Санта отверг легкие закуски и предложил накормить мужчин как положено: мясом, картошкой и пирожными на десерт.
   «Все происходит само собой… – напевал ей в уши карлик. – Пользуйся тем, что идет к тебе в руки…»
   – А что ко мне идет?
   «Не что, а кто! – хихикал над ней карлик. – Привыкай к своему новому статусу колдуньи и ясновидящей!»
   – Ты издеваешься надо мной…
   Глория опять поймала себя на том, что беседует с пустотой. Притом вслух. Этак Колбин примет ее за сумасшедшую и затеет процесс о недееспособности. Отберет бизнес!
   «Куда ему без тебя? – нашептывал карлик. – Он же пойдет ко дну вместе с фирмой. Он собирается на тебе жениться, моя царица!»
   – Жениться?
   Санта вырос на пороге гостиной и громогласно изрек, подражая дворецкому:
   – Приехали!.. Изволите звать?..

Глава 6

   Колбин был здесь в первый раз. Дом произвел на него двоякое впечатление, – снаружи простой, внутри обставленный без всякого стиля, но с определенной направленностью, призванной ласкать глаз и будить воображение. Человек, устроивший свое жилище подобным образом, имел творческую натуру и… тугой кошелек. Это явно не Глория. Ее квартира на Шаболовке походила на сотни таких же квартир, принадлежащих среднему классу, – с евроремонтом и безликим дизайном.
   – Без излишеств, но со вкусом, – одобрил Колбин интерьер приобретенного ею дома.
   Глория не собиралась присваивать себе чужие лавры.
   – Заслуга прежнего хозяина, – объяснила она. – Я почти ничего не меняла.
   Глория не стала показывать постороннему мастерскую. Лавров уже все видел, а Колбина туда вести не обязательно.
   За ужином, сервированным Сантой, разговор не клеился. Лавров отмалчивался, Колбин рассыпался в комплиментах хозяйке. Его поведение до того выходило за рамки обычного, что она с трудом сохраняла радушие и невозмутимость.
   «Он заигрывает со мной! – поразилась Глория. – Ей-богу, заигрывает! Ай да Петр Ильич! Чем не жених для одинокой вдовы?»

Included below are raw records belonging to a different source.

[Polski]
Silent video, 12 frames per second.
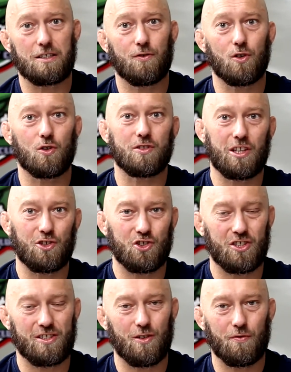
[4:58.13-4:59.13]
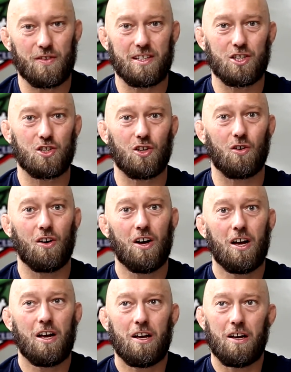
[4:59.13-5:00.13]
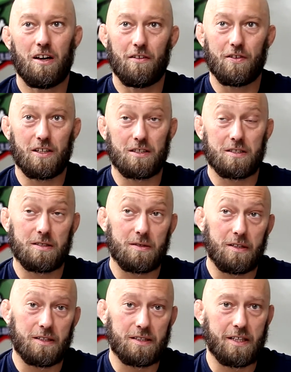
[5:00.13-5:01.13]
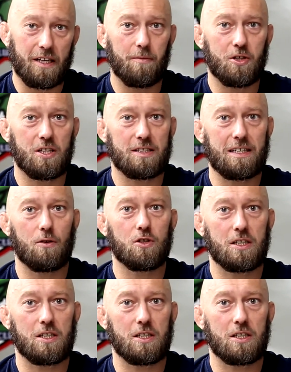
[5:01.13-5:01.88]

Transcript: swoją tężyzną fizyczną, więc e, staramy się cały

   – Ну и забрались вы, Глория Артуровна, в чащу лесную, – пытался острить глава компании. – Теперь к вам на санях ездить надобно. Или вездеходом обзаводиться.

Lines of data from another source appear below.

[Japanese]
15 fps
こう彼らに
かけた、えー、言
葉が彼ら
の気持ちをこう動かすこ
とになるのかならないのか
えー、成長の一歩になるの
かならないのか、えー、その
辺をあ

   – Неужто у вас во мне такая потребность возникла? Раньше-то вы меня своим вниманием не жаловали.
   – Все течет, все меняется. Нам, мужчинам, для работы стимул требуется… правда, Рома?
   Лавров на правах близкого знакомца разливал коньяк и предлагал начальнику то одно блюдо, то другое. Зато беседу поддерживал вяло… исключительно из вежливости. Не помогать же боссу обхаживать женщину, на которую он сам виды имел?
   – М-мм… а этот ваш белый медведь прилично готовит, – одобрил Колбин котлеты с грибным соусом.
   – Я люблю вкусно поесть…
   Разговор крутился около пустяков, перескакивая с одной темы на другую. Колбин хотел понравиться хозяйке и этим все портил. Его шутки не вызывали смеха, а похвалы выглядели нарочитыми. Неловкий от несвойственной ему роли, он задел локтем соусник, и тот перевернулся… потом опрокинул на скатерть бокал с вином.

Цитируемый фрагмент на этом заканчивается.